Collected data entries:
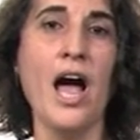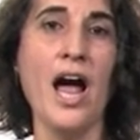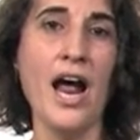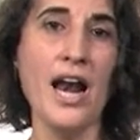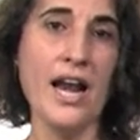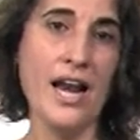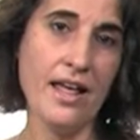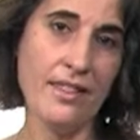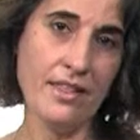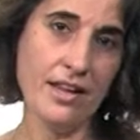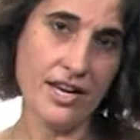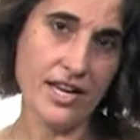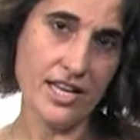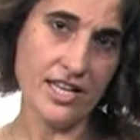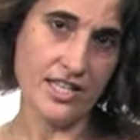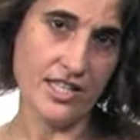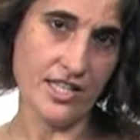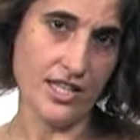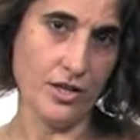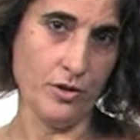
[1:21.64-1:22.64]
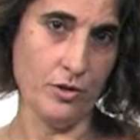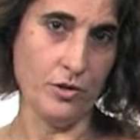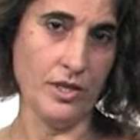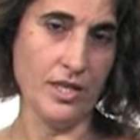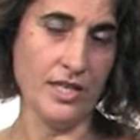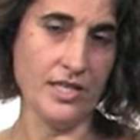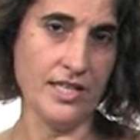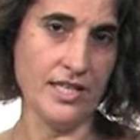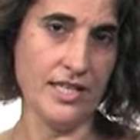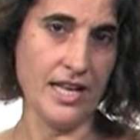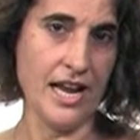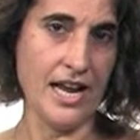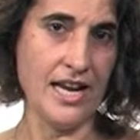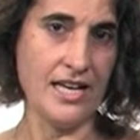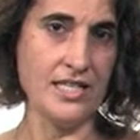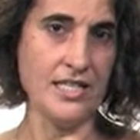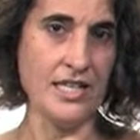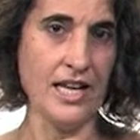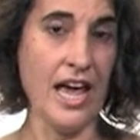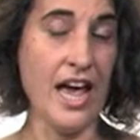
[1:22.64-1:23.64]
Another issue these
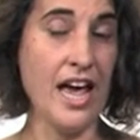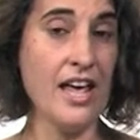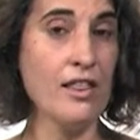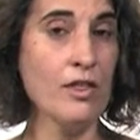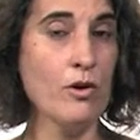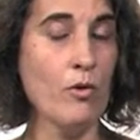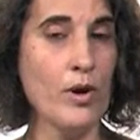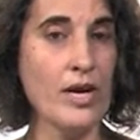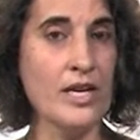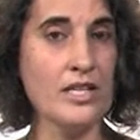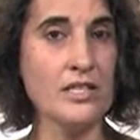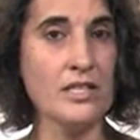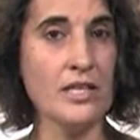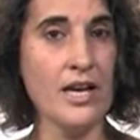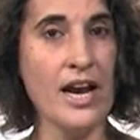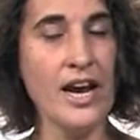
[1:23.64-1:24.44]
days, earthquakes.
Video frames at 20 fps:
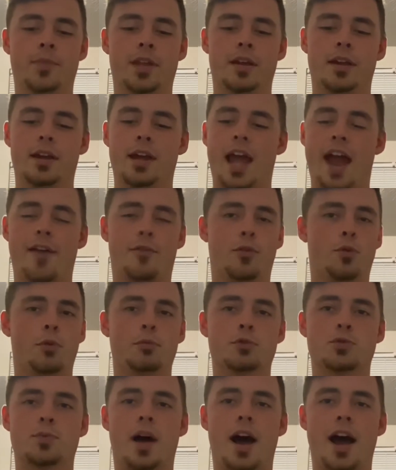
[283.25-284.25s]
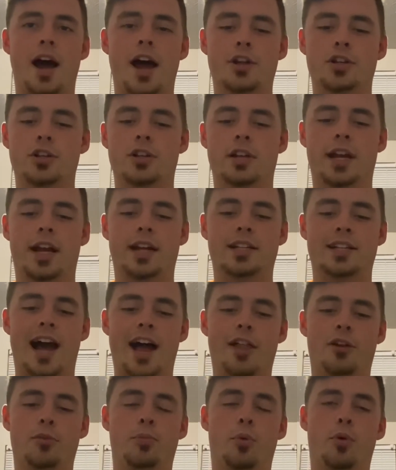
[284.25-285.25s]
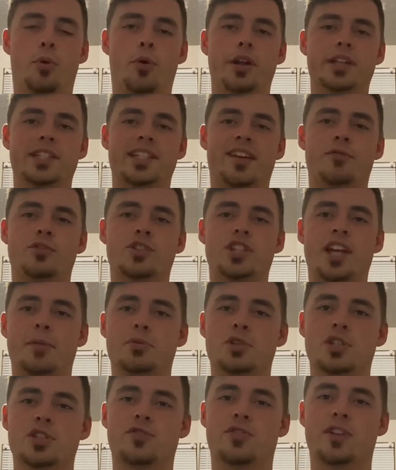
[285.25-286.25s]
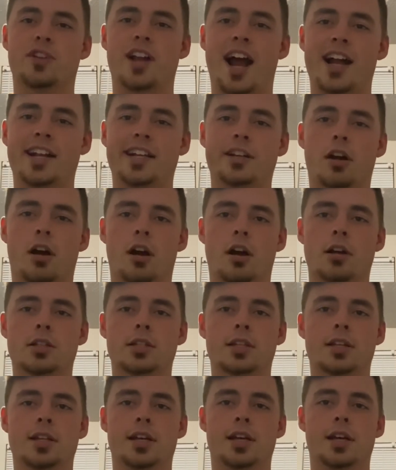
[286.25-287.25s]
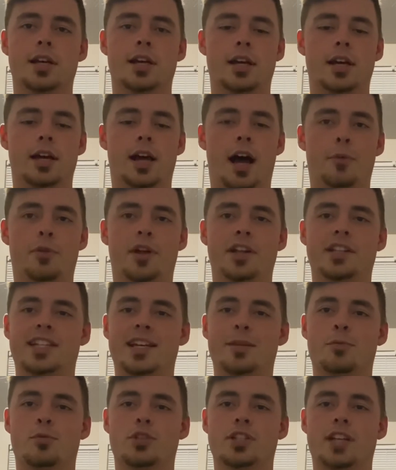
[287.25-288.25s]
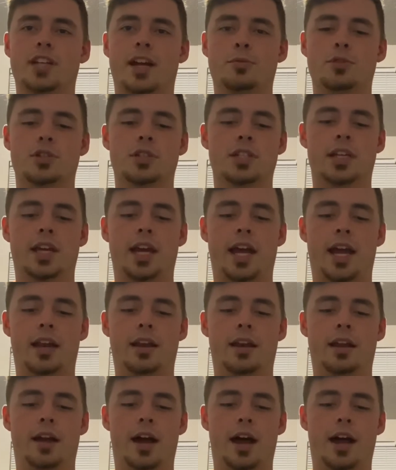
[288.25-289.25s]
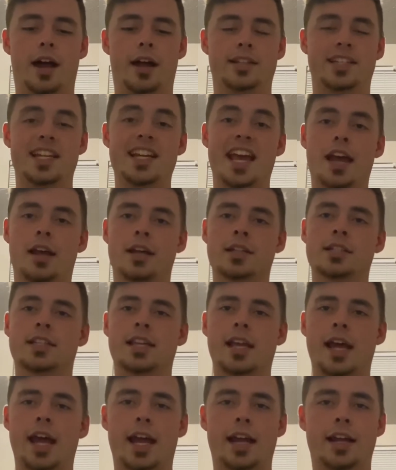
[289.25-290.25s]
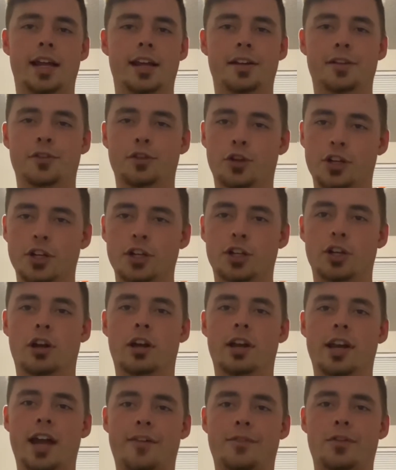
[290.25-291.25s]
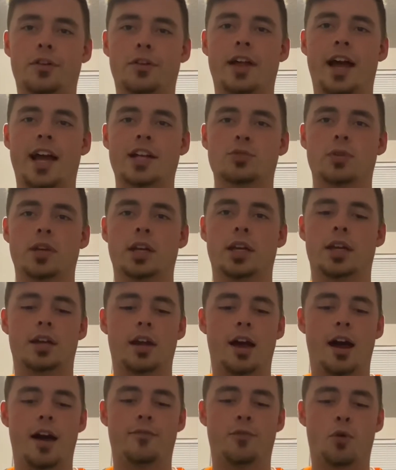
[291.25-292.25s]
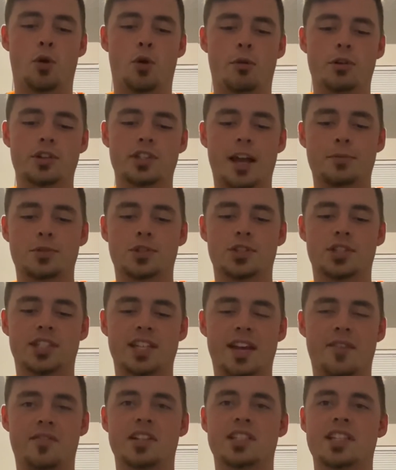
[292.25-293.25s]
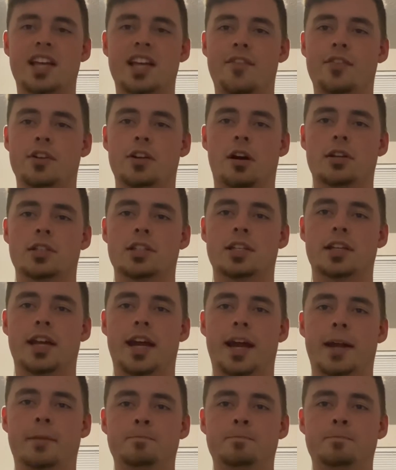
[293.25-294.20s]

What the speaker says: Everyone was behind you today. Tyler Boyd, 7 receptions for 90 yards. Led team receptions again. T. Higgins today, looking good after last week. 4 receptions, 77 yards today.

** WHAT YOU ARE ASKED TO DO **
The response should repeat each record precisely and contain no pictures.

** PROBLEM SOLUTION **
[1:21.64-1:22.64]
[1:22.64-1:23.64]
Another issue these
[1:23.64-1:24.44]
days, earthquakes.
Video frames at 20 fps:
[283.25-284.25s]
[284.25-285.25s]
[285.25-286.25s]
[286.25-287.25s]
[287.25-288.25s]
[288.25-289.25s]
[289.25-290.25s]
[290.25-291.25s]
[291.25-292.25s]
[292.25-293.25s]
[293.25-294.20s]

What the speaker says: Everyone was behind you today. Tyler Boyd, 7 receptions for 90 yards. Led team receptions again. T. Higgins today, looking good after last week. 4 receptions, 77 yards today.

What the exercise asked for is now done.